→ **LISTED ENTRIES**

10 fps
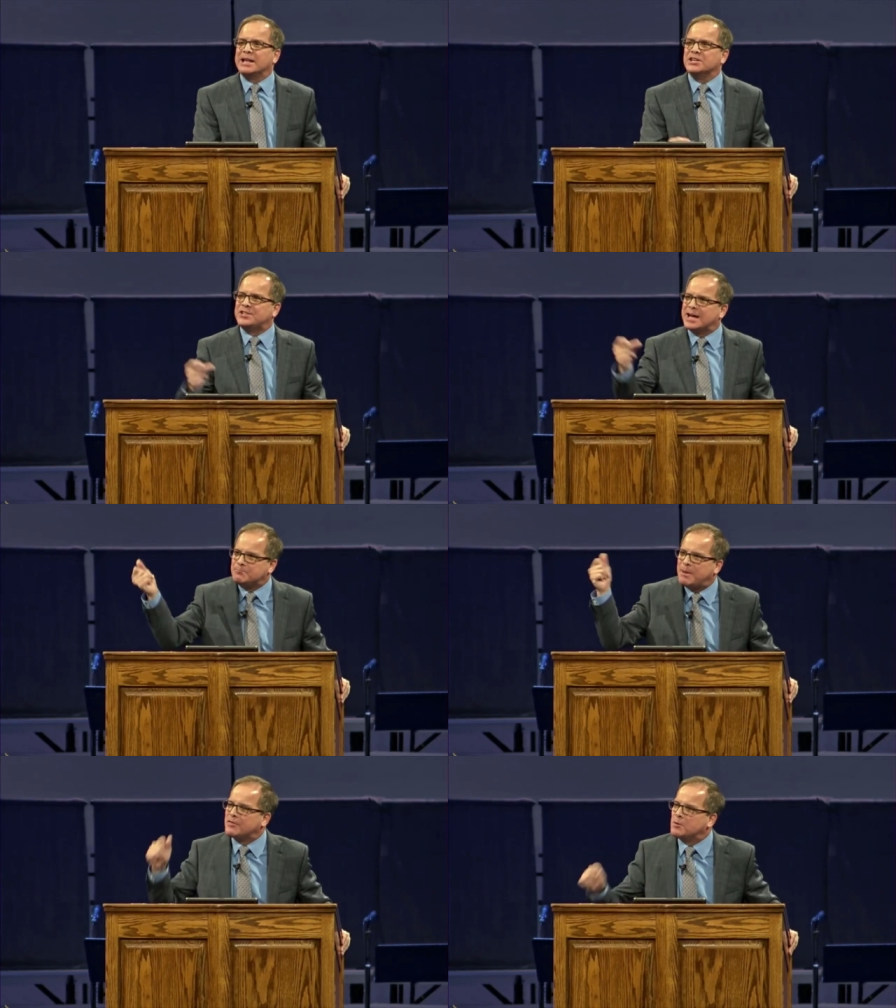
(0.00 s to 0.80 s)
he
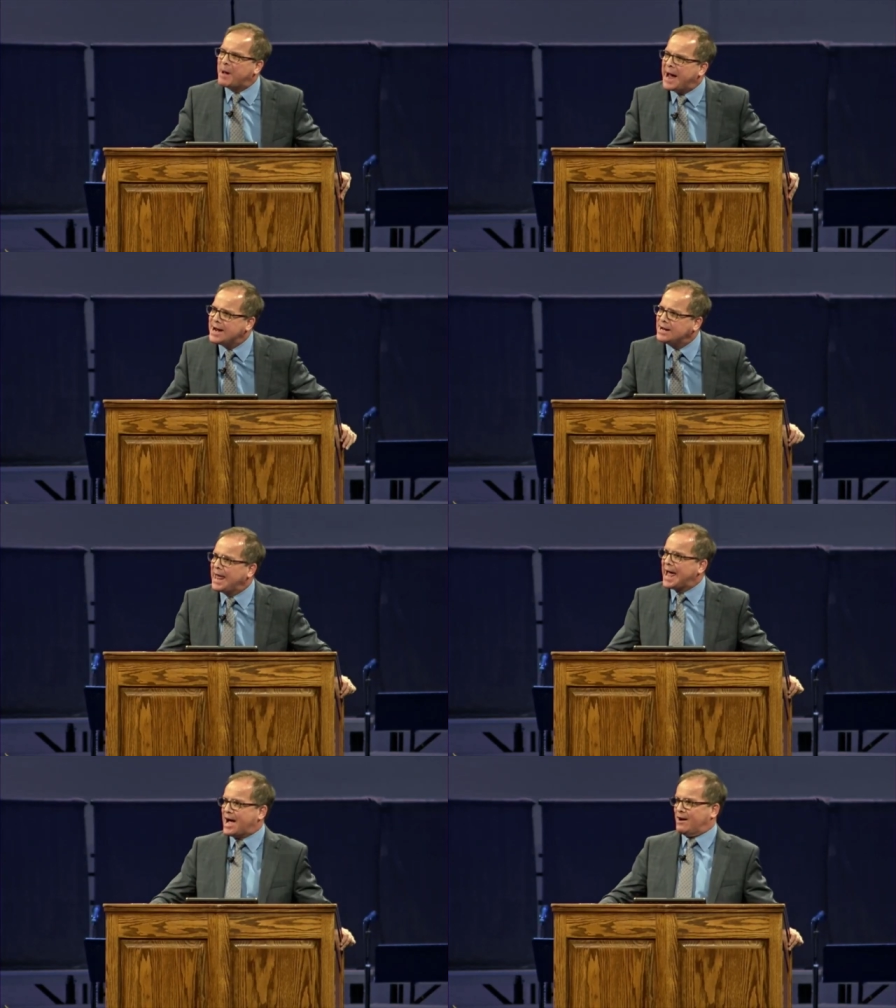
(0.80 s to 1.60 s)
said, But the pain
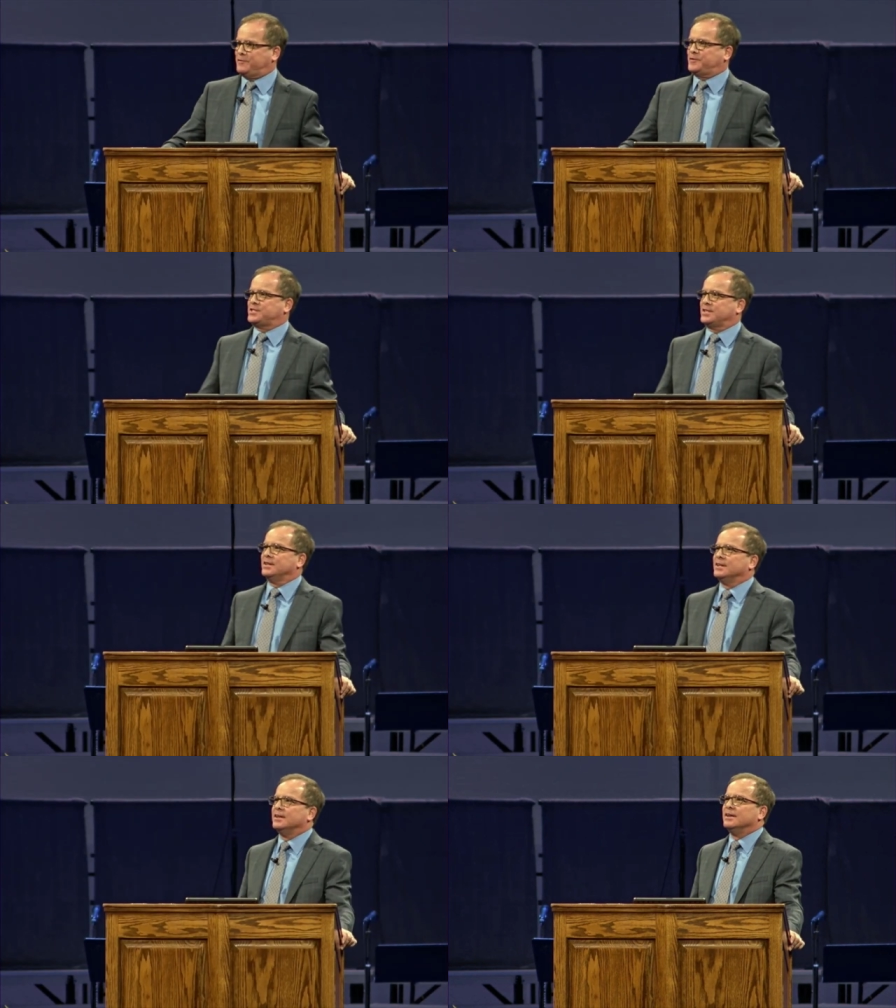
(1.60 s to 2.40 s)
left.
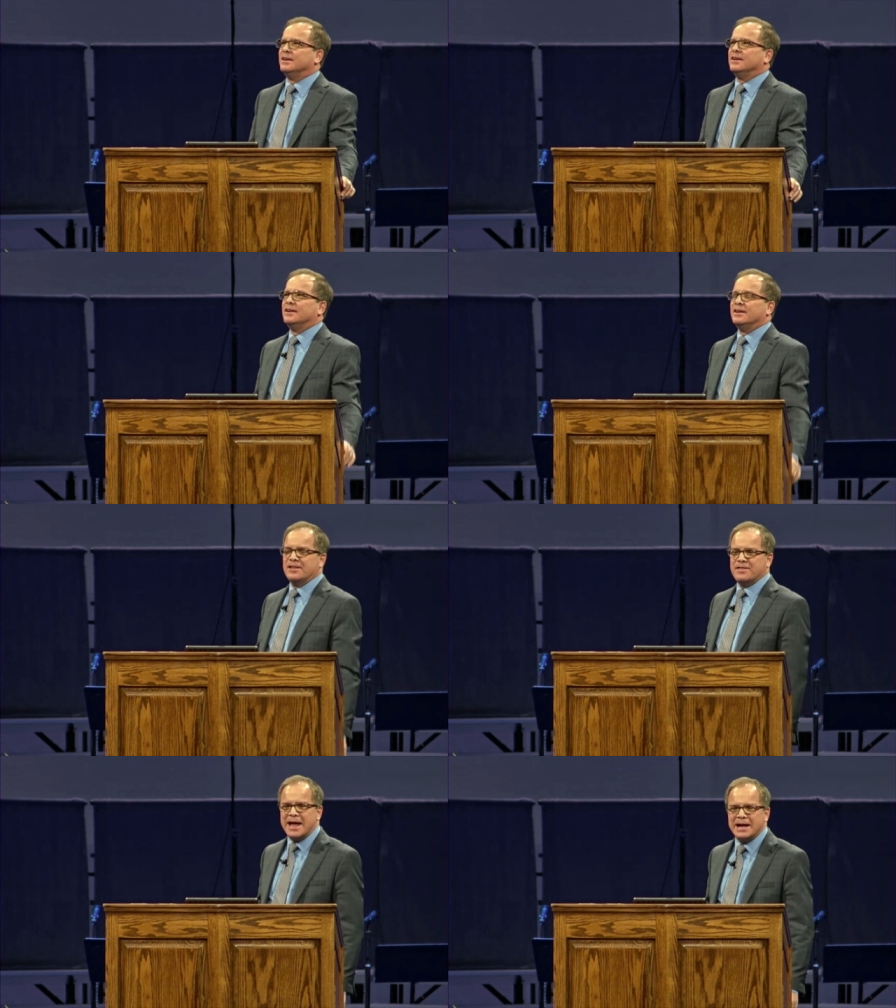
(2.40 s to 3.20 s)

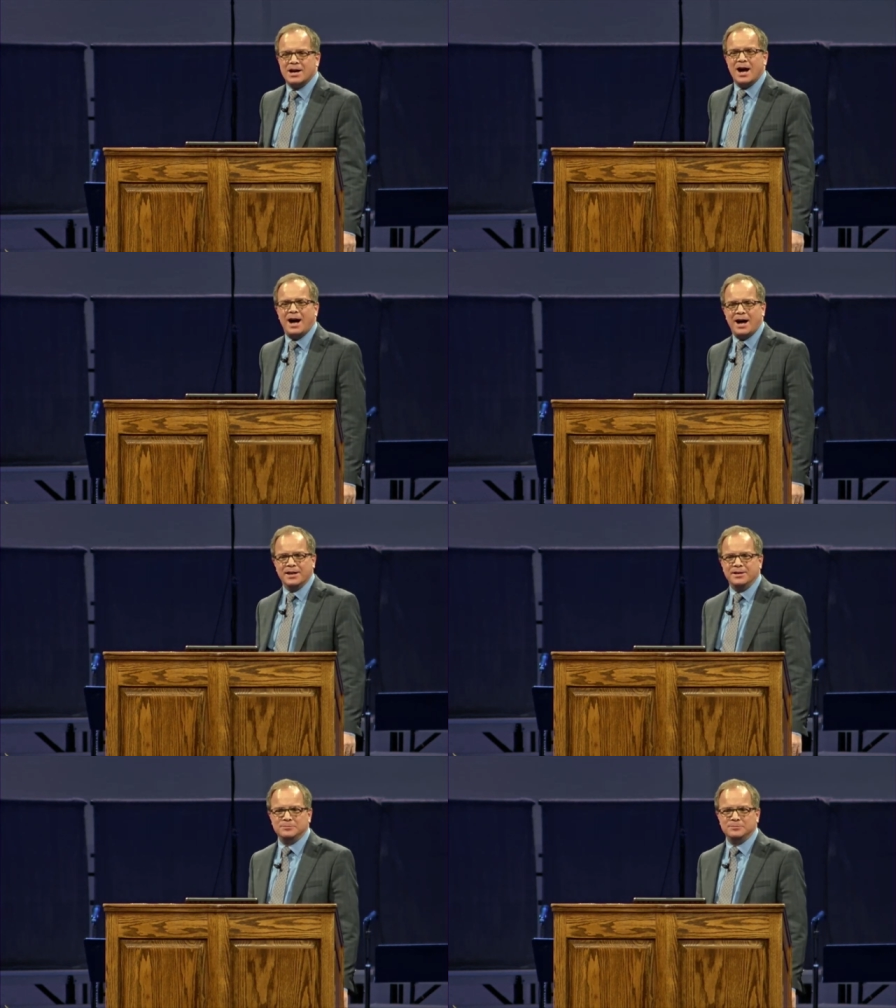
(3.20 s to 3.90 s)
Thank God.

→ **EXERCISE BRIEF**
What is needed is an exact output of the records above, with every picture left out.

→ **ANSWER TO THIS EXERCISE**
10 fps
(0.00 s to 0.80 s)
he
(0.80 s to 1.60 s)
said, But the pain
(1.60 s to 2.40 s)
left.
(2.40 s to 3.20 s)

(3.20 s to 3.90 s)
Thank God.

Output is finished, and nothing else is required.